The primary rule is that an average observer cannot determine that a gun is present on your person. Concealed carry, by definition, means that others don’t know you have a gun on you, regardless of its location, unless you somehow make them aware of it.
As such, the outline of your gun must not be distinguishable when you’re carrying in a pocket. The cut of your clothing, the depth of the pocket and the location of that pocket all contribute to the gun’s concealment.
Loose-fitting clothing makes it easier to conceal a gun and any accessories that might go with it. The pocket must be deep enough that no part of the gun shows out the top. And although most people think of the dominant-side front pocket as the ideal carry location, a cargo pocket or back pocket offers a good option in the right circumstances.

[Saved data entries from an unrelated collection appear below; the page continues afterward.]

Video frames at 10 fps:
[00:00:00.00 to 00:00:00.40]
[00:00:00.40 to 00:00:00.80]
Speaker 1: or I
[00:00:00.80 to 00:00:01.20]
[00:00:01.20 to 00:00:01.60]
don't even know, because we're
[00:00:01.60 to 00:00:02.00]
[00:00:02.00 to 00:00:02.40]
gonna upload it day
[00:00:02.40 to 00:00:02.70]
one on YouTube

A pocket holster is excellent for breaking up a handgun’s outline, and a good one will keep the gun positioned properly for access when it’s needed. A pocket holster also protects the trigger from being pulled inadvertently and protects the gun from pocket lint and other material that tends to collect there. And a good pocket holster helps with retention in a physical confrontation by keeping the gun stable in the pocket until it’s needed.
In addition to concealment and retention, access and recovery are absolute essentials when you’re carrying concealed. The pocket is one of the most difficult carry locations from which to draw, and if you’re in any position other than standing, the draw is tenuous at best. The physical characteristics of the carrier heavily influence the efficiency of the draw from the pocket.

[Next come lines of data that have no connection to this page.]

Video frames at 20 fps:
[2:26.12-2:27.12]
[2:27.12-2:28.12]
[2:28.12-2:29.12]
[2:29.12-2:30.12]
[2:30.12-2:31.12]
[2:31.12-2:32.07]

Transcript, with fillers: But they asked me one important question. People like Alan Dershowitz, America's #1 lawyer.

Recovery to the carry location can be equally as challenging for some of the same reasons. Recovery to the pocket should be done deliberately and with conscious thought to ensure the trigger is protected from contact with anything that would cause the gun to discharge. Ideally, the holster should be removed from the pocket for reholstering.
KEEP AT IT
When training on pocket carry, the instructor — as well as the students — will find that there are many compromises to address, which differ from conventional everyday carry methods. It is prudent to initially practice any pocket-carry handling techniques using dry-fire — slowly and deliberately for safety. Once a student is fully familiarized with the necessary manipulations to comfortably carry in a pocket, the convenience factor will go a long way to ensuring the gun is there when the need arises.